Enfezei. Até ali estava curtindo o papo do bêbado, mas ele se excedeu quando botou a mãe no meio.
- como é? repete.
- uma mulher entende de pau, otário. – Ele parecia alerta contra uma possível investida minha embora ainda estivesse recostado no balcão. – ou você acha que tua mãe te concebeu imaculadamente como a virgem de Guadalupe.
Eu não sabia se reclamava de sua grosseria se escutava mais atentamente suas palavras.
- em Guadalupe tem cada virgem... – O sarcasmo estampava em seu rosto. – uma mulher de verdade sabe tratar um pau. ela entende que o pau é a miniatura do homem, uma espécie de boneca vodu, onde se concentra toda a atenção e reação do sujeito. um homem de verdade, que sente como a coisa mais excitante uma boa segurada feminina no caralho, exigindo-o em seu ventre para conter o furor, sabe como domar o próprio desejo para conseguir amar completamente uma mulher, ou seja, sabe foder.
- como é?
- tu é bem burrinho, né? só fica repetindo “como é”, “como é”... – Bebeu um gole de algo meio verde antes de continuar. – quer aprender a foder?
- como é? quero dizer, é, sim... bem, explica.
- tu tem que saber escolher a mulher, ver outros detalhes além da tríplice constituição básica: peito, bunda e acessório, que pode ser cabelão, coxa, panturilha, pé bonito, barriga sarada, cara de safada, bocetão, cuzinho rosa, aí depende da tara de cada caboclo. esses detalhes é que são preciosos. neles você percebe a perfeição em cada mulher. – Os olhos antes opacos do bêbado refletiam a luz da luxúria. – pode ser um pescoço longilíneo, uma batata da perna mais grossa, uma boca carnuda, um jeito de andar, um olhar apaixonado, uma voz aconchegante...
- ah! – Eu disse, mostrando que aquele discursinho romântico não me convencia.

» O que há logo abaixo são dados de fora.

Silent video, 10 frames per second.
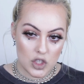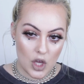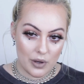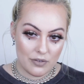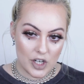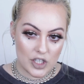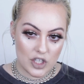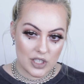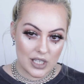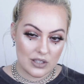So if you're
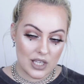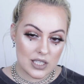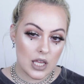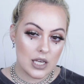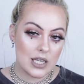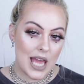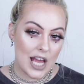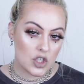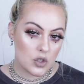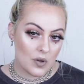interested in this
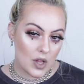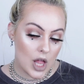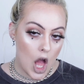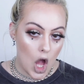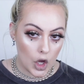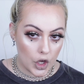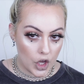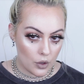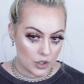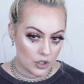natural
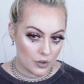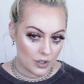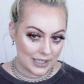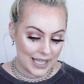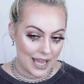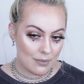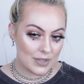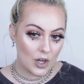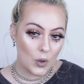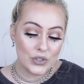go-to glam
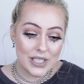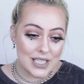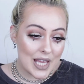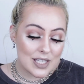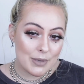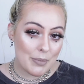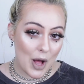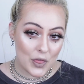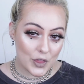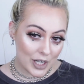that only takes me
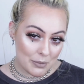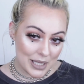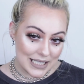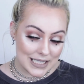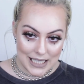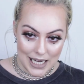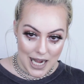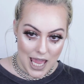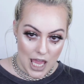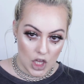about 30 minutes,
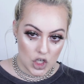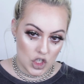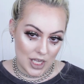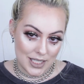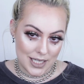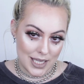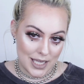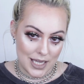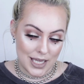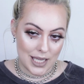then just
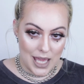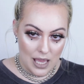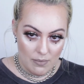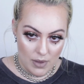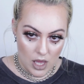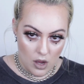keep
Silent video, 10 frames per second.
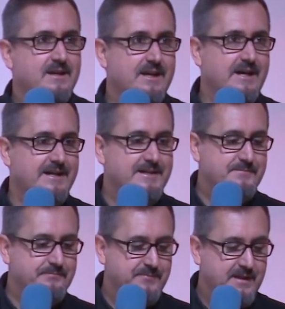
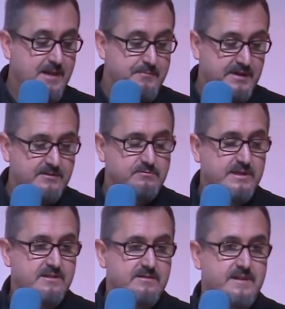Um, but
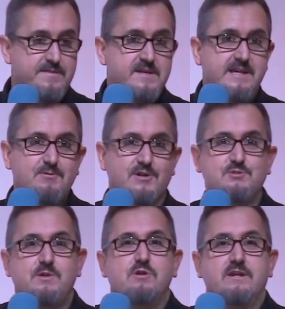we, the thinking
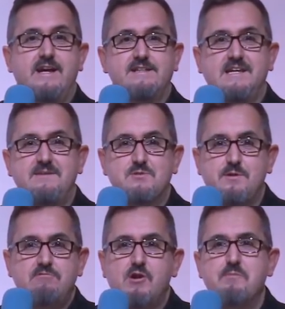was we wanted our team to
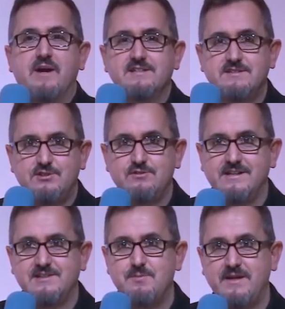be robust to
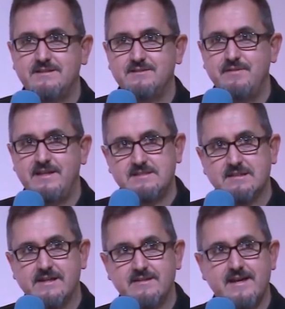unexpected events
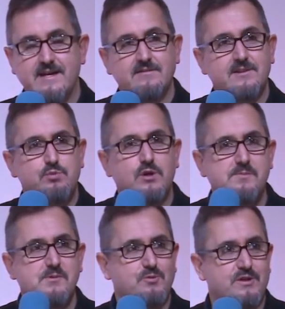like that. The
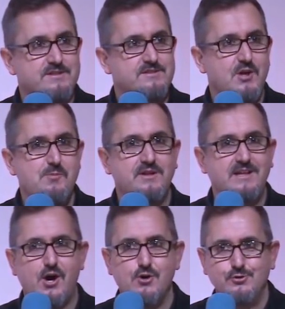problem was
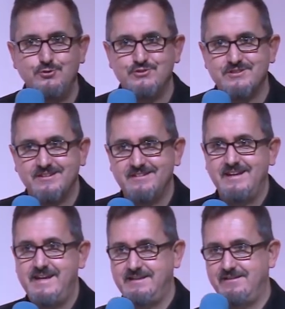nobody owned
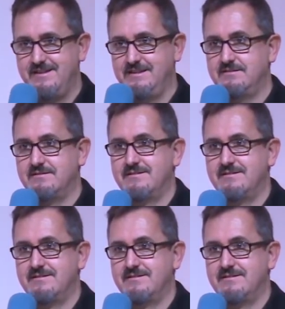anything.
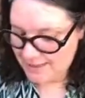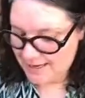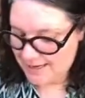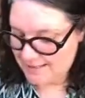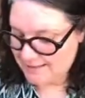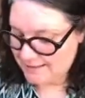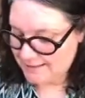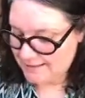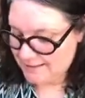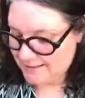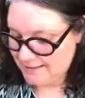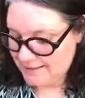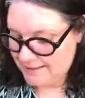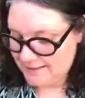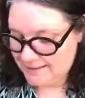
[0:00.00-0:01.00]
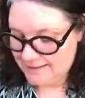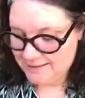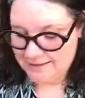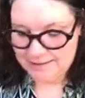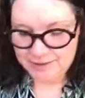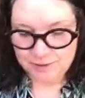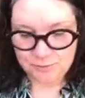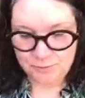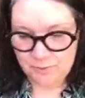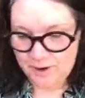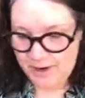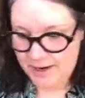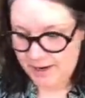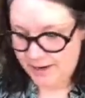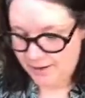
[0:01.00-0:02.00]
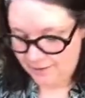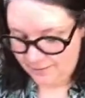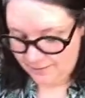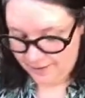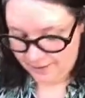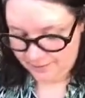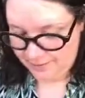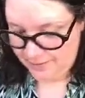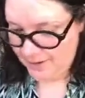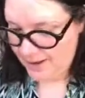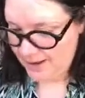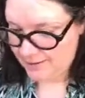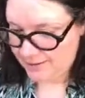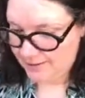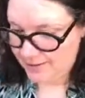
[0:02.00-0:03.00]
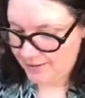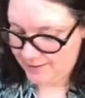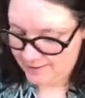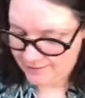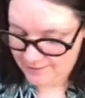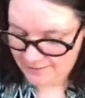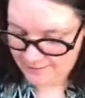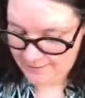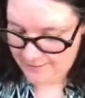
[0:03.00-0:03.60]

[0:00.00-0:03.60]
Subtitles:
that twine around that layer.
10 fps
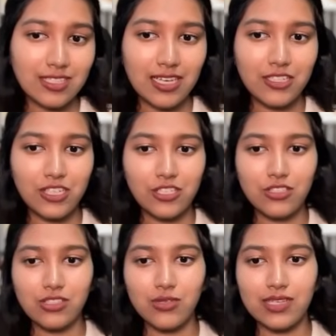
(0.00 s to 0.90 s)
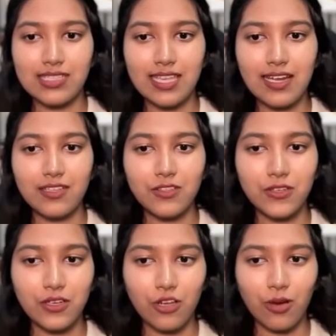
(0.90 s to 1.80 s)
any changes, you can select the
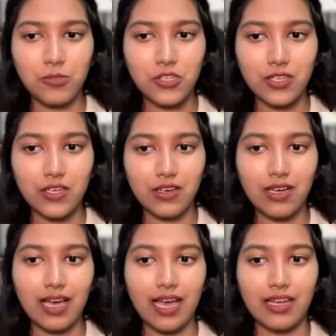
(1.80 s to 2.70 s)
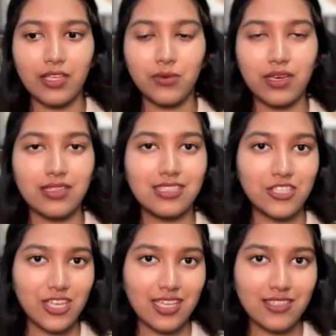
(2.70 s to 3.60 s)
third option here and you can
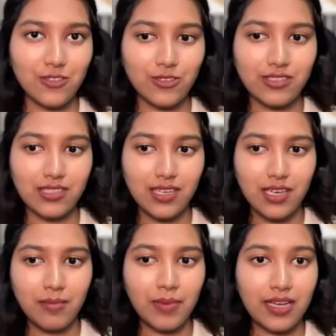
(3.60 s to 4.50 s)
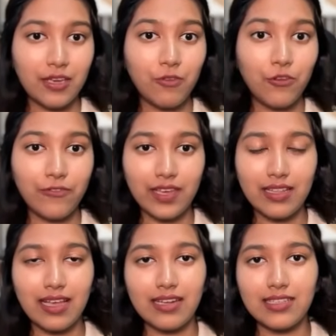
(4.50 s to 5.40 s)
suggest those. But if you feel
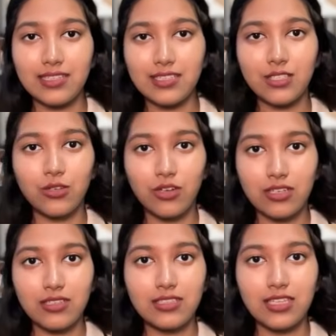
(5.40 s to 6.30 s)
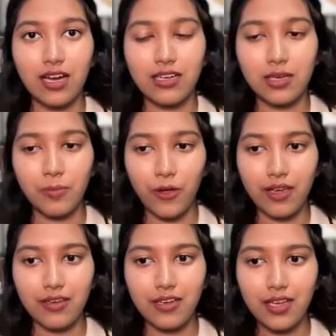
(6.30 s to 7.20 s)
that this is a good starting
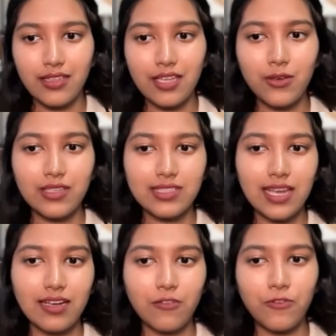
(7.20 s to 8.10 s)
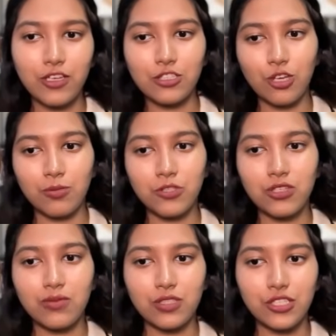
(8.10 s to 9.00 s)
point, then you can select the first
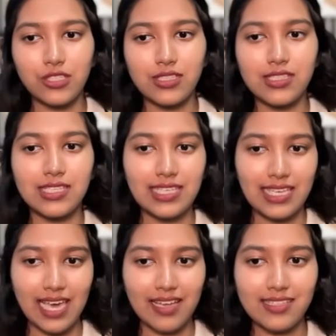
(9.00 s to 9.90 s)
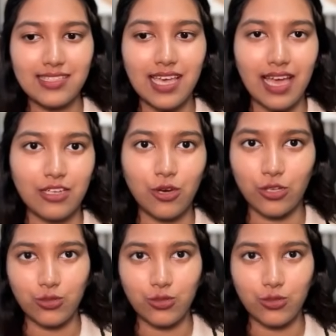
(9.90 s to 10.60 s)
option, which is yes and auto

- toda mulher tem um detalhe que é só dela, que a torna especial, algo que às vezes nem ela própria percebe, ou melhor, ela quase nunca espera que exatamente ali, em tal ponto, é que está sua arma final de sedução. – Deu um gole na coisa verde. – a mulher é diferente do homem. ela não concentra na vagina seu prazer sexual, ela própria é um órgão dedicado ao sexo. dos pés à cabeça. – Contornou um violão imaginário com os braços. – ela se cuida e se perfuma e se penteia e se alisa e se arruma e se ajeita e se apronta em cada pequena parte do corpo com esmero, trata tudo com a maior atenção, sabe que será admirada por inteiro, dos pés à cabeça. cada delicioso detalhe de um corpo feminino, dos pezinhos pequenos e cheirosos até a cabeleira ruiva ondulada, no meio da cintura, cobrindo a pele branca e suave, ajeitando-se sobre os seios em pêra, de bicos rosados, que estão emoldurando a barriga lisa, de umbiguinho fino, que será o portal da vagina, ah, a vagina...
- ta bom, já entendi. – Quase berrei. - cada mulher tem um detalhe e devo saber escolher.
- ... dos pés à cabeça. – Ele ainda resmungou antes de beber mais um gole para voltar aos ensinamentos. – a mulher dá bem mais atenção ao corpo inteiro que o homem dá ao próprio pau, então, tem que dar atenção ao corpo inteiro da mulher, à sua cabeça, às suas idéias, aos seus medos, não apenas a uma só parte, ou a três: boceta, bunda e peito. Tem que saber explorar até os espaços entre os dedos das mãos e dos pés da parceira. – Outro gole. Um sorriso verde brotou. – você sabia que lamber entre os dedos da mão de uma mulher lhe causa uma sensação parecida com uma lambida na vagina? aprenda a lamber mãos, meu caro, que isso lhe abrirá muitas portas. ou pernas.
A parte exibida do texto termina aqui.